A chanceler se referiu, além disso, à sua decisão, anunciada em outubro do ano passado, de não concorrer a outro mandato assim que o atual terminar.

Merkel também se referiu à sua decisão de deixar a presidência da União Democrata-Cristã (CDU), o partido que comandou desde 2000, e cuja liderança é exercida desde dezembro do ano passado por Annegret Kramp-Karrenbauer, considerada leal à sua linha.


A decisão de se Kramp-Karrenabuer, apelidada AKK por seus compatriotas, assumirá ou não a candidatura do partido para lutar pela Chancelaria nas seguintes eleições gerais, "compete à União e será adotada ao seu devido tempo", disse a política.

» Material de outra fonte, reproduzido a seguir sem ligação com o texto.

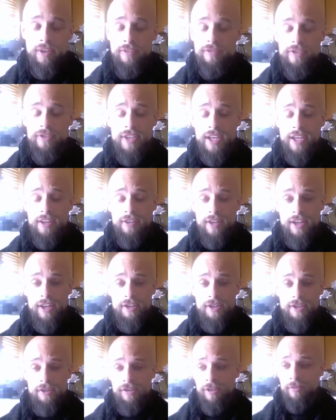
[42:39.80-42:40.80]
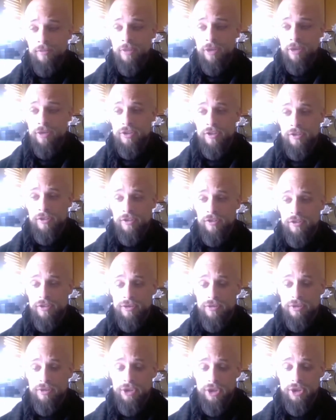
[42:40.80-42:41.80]
psychological, emotional
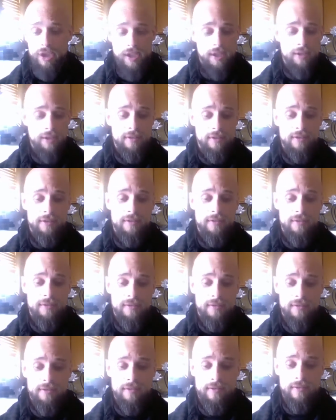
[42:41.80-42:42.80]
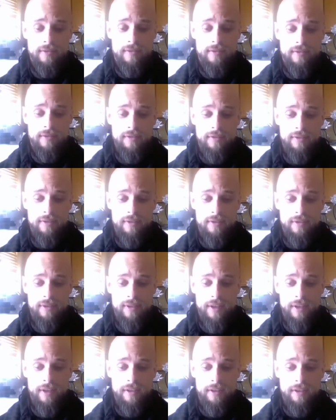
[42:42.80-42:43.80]
shit
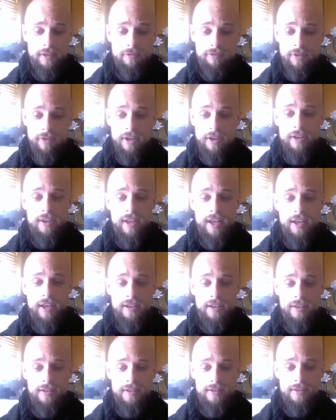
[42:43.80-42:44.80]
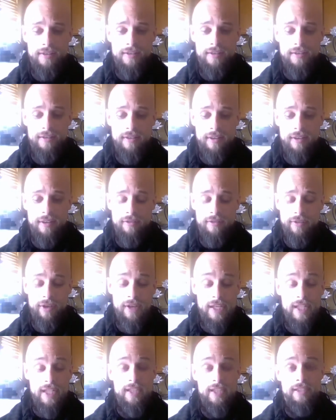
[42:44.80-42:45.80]
and confront that on a
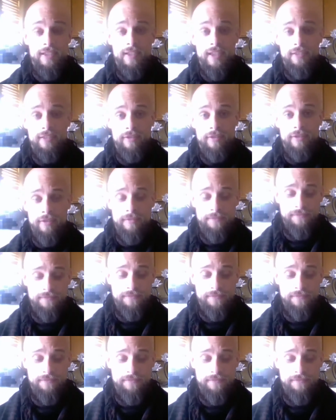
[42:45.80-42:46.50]
very easy level.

AKK assumirá o cargo de ministra da Defesa no Parlamento federal (Bundestag) na próxima semana, cargo vago após a eleição de sua correligionária Ursula von der Leyen como presidente da Comissão Europeia (UE).


A entrada da líder do CDU para o governo de Merkel é considerada em alguns meios de comunicação alemães e internacionais como um sinal de aceleração nos planos de aposentadoria da chanceler.

Os sucessivos ataques de tremores físicos da chanceler geraram debates na Alemanha sobre a necessidade ou não de que Merkel informe sobre seu estado de saúde.

Segundo uma pesquisa semanal da televisão pública alemã "ZDF", 80% dos cidadãos alemães consideram que isso é um assunto particular e apenas 19% exigem uma maior transparência.